## RECORDS SHOWN
============================================================

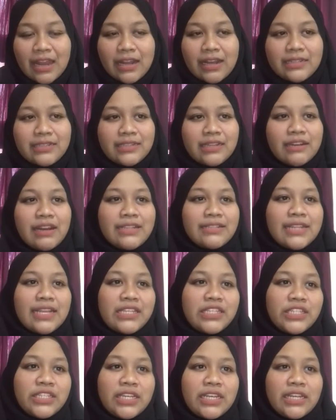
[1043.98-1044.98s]

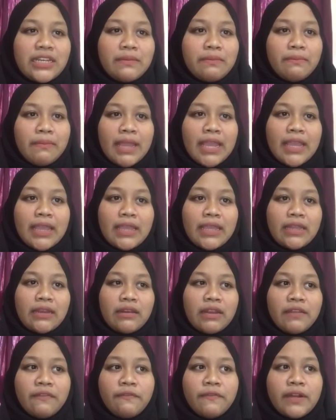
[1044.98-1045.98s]
Rasterization may
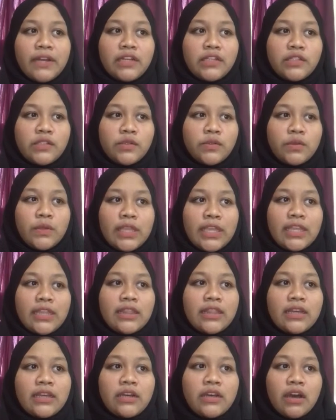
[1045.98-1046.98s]
refer to
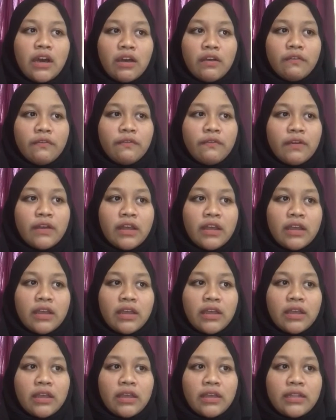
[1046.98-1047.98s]
either of
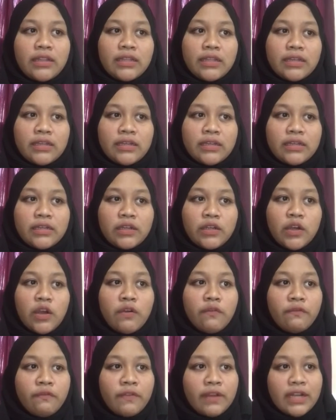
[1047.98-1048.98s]
the
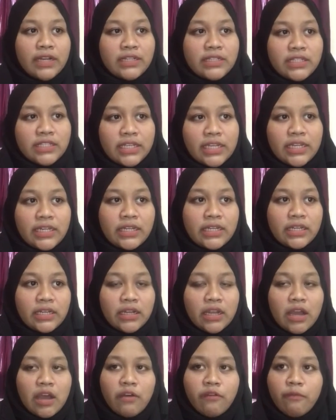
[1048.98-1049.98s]
conversion
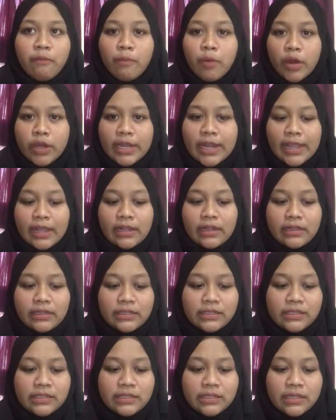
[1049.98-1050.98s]
of
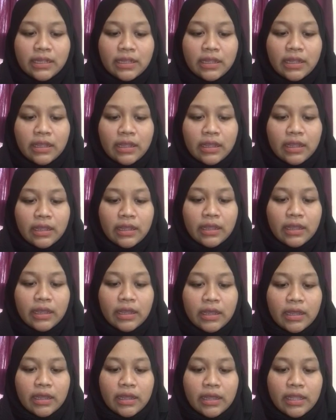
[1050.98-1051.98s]
models
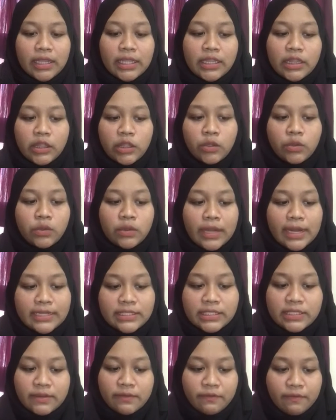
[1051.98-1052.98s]
into
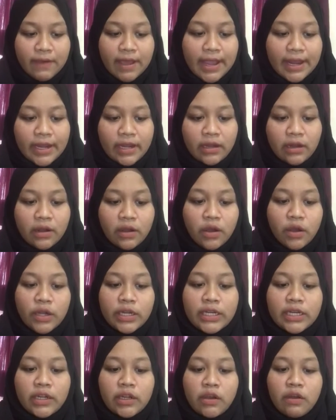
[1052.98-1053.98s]
raster file or
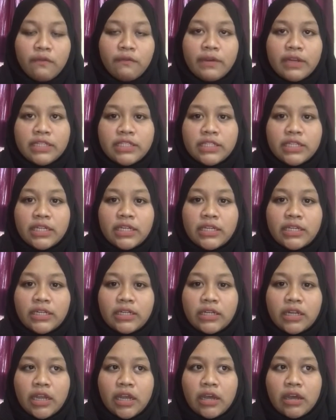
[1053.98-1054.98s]
the
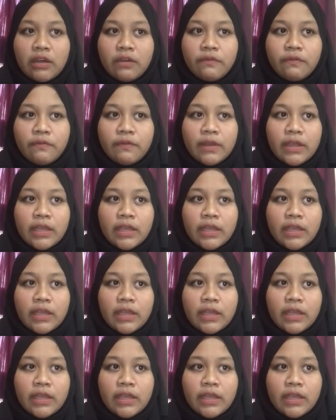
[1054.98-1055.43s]
conversion of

============================================================

## DIRECTIONS FOR THIS TASK
Transcribe the whole listing exactly as it stands, apart from the pictures.

## EXERCISE SOLUTION
[1043.98-1044.98s]

[1044.98-1045.98s]
Rasterization may
[1045.98-1046.98s]
refer to
[1046.98-1047.98s]
either of
[1047.98-1048.98s]
the
[1048.98-1049.98s]
conversion
[1049.98-1050.98s]
of
[1050.98-1051.98s]
models
[1051.98-1052.98s]
into
[1052.98-1053.98s]
raster file or
[1053.98-1054.98s]
the
[1054.98-1055.43s]
conversion of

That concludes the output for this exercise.